GIVEN INFORMATION ->
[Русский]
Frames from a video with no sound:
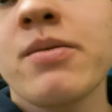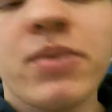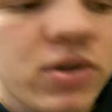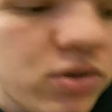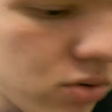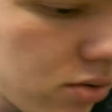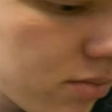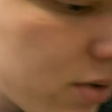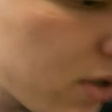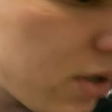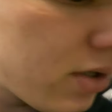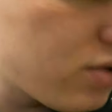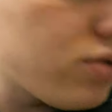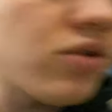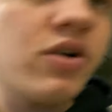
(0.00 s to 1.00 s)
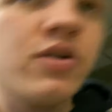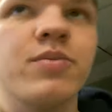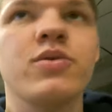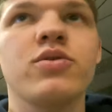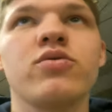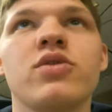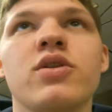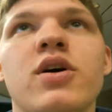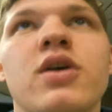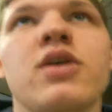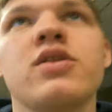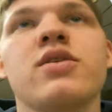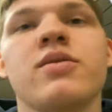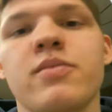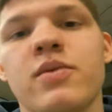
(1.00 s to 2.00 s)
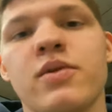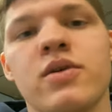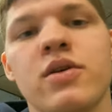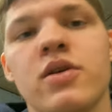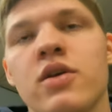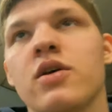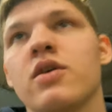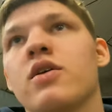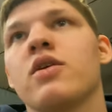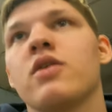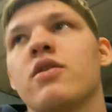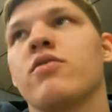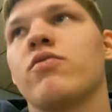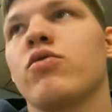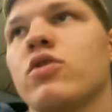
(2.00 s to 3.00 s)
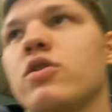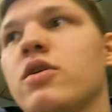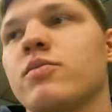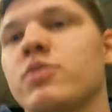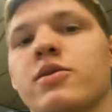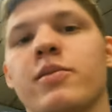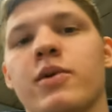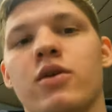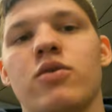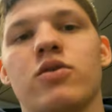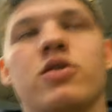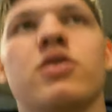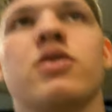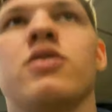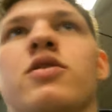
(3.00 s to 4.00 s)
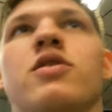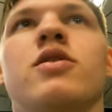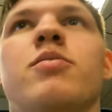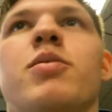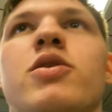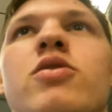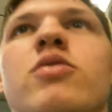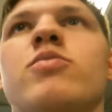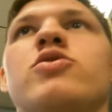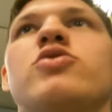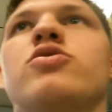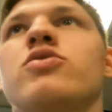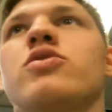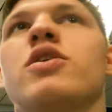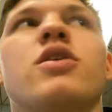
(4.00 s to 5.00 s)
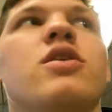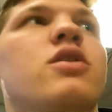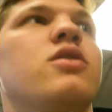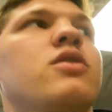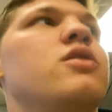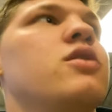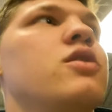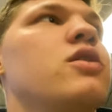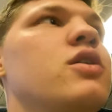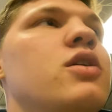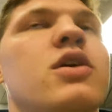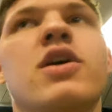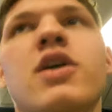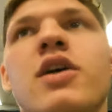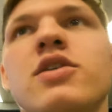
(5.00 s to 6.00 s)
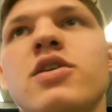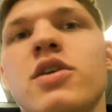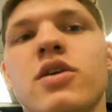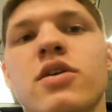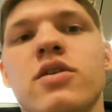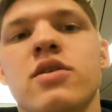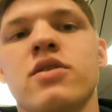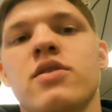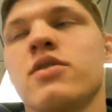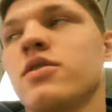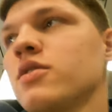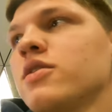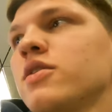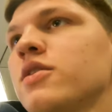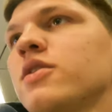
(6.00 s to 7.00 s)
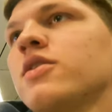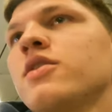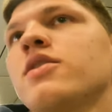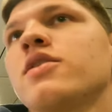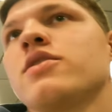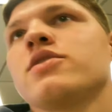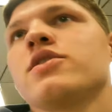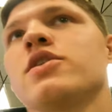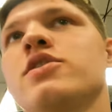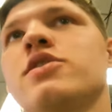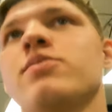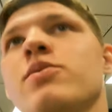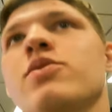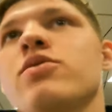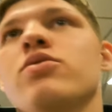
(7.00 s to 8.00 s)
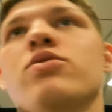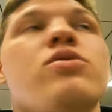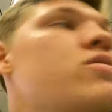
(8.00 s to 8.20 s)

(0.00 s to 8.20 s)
Потом 40 минут на этом водном самолете. И потом еще на катере 10 минут.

EXERCISE -> Skip the pictures and write out exactly the lines from the line containing "Frames from a" through the end of the listing above.

ANSWER SECTION ->
Frames from a video with no sound:
(0.00 s to 1.00 s)
(1.00 s to 2.00 s)
(2.00 s to 3.00 s)
(3.00 s to 4.00 s)
(4.00 s to 5.00 s)
(5.00 s to 6.00 s)
(6.00 s to 7.00 s)
(7.00 s to 8.00 s)
(8.00 s to 8.20 s)

(0.00 s to 8.20 s)
Потом 40 минут на этом водном самолете. И потом еще на катере 10 минут.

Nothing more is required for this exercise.